#### DATA IN THIS EXERCISE ####

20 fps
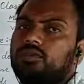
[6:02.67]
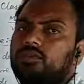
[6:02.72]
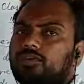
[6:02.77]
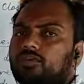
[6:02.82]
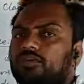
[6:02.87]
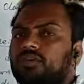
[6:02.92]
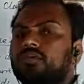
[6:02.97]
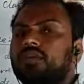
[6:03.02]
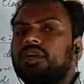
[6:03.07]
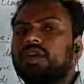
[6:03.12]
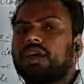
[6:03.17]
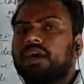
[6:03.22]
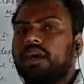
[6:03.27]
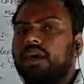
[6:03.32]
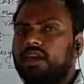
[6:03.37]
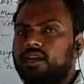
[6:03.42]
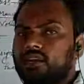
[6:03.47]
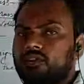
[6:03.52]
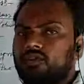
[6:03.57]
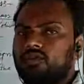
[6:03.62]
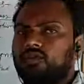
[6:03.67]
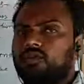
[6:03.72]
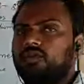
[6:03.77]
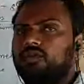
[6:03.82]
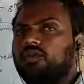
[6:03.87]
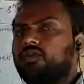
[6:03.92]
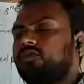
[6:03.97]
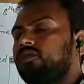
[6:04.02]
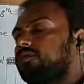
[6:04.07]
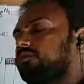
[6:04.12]
do at your
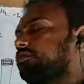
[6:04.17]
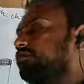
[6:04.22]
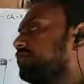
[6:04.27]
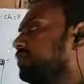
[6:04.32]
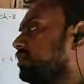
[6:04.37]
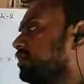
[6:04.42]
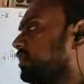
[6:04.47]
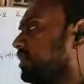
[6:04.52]
home.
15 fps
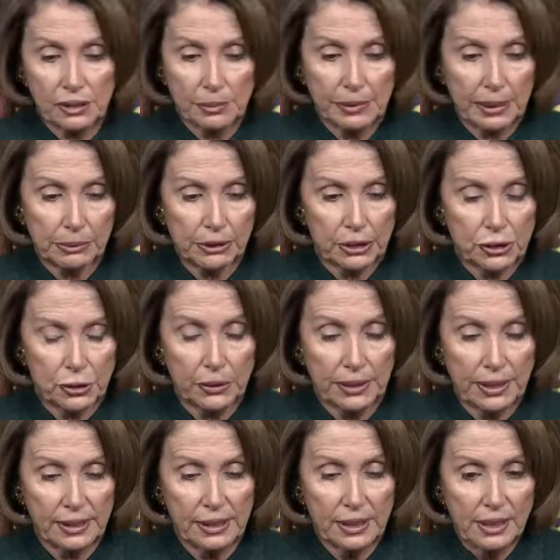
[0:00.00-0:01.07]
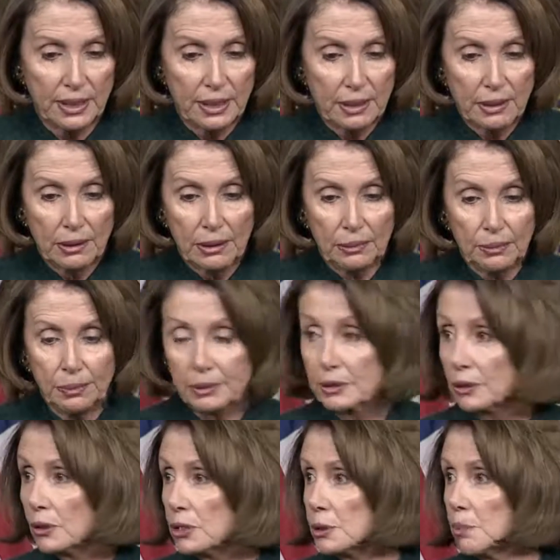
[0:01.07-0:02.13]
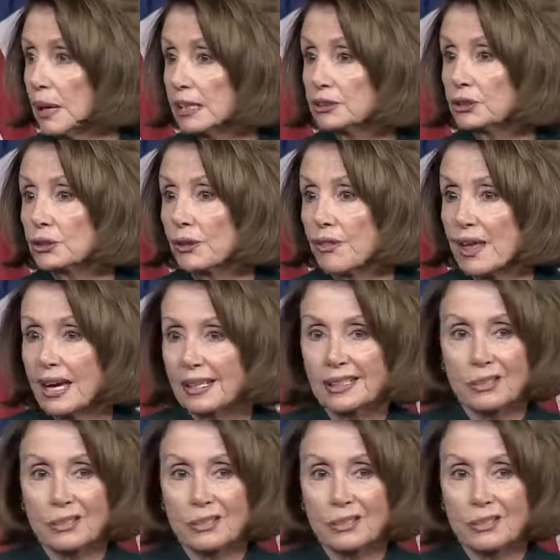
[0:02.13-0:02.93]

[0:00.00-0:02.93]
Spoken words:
to be able to join in as a co-sponsor of that,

####

With the pictures dropped, write out all of the entries word for word.

**EXERCISE RESULT**.
20 fps
[6:02.67]
[6:02.72]
[6:02.77]
[6:02.82]
[6:02.87]
[6:02.92]
[6:02.97]
[6:03.02]
[6:03.07]
[6:03.12]
[6:03.17]
[6:03.22]
[6:03.27]
[6:03.32]
[6:03.37]
[6:03.42]
[6:03.47]
[6:03.52]
[6:03.57]
[6:03.62]
[6:03.67]
[6:03.72]
[6:03.77]
[6:03.82]
[6:03.87]
[6:03.92]
[6:03.97]
[6:04.02]
[6:04.07]
[6:04.12]
do at your
[6:04.17]
[6:04.22]
[6:04.27]
[6:04.32]
[6:04.37]
[6:04.42]
[6:04.47]
[6:04.52]
home.
15 fps
[0:00.00-0:01.07]
[0:01.07-0:02.13]
[0:02.13-0:02.93]

[0:00.00-0:02.93]
Spoken words:
to be able to join in as a co-sponsor of that,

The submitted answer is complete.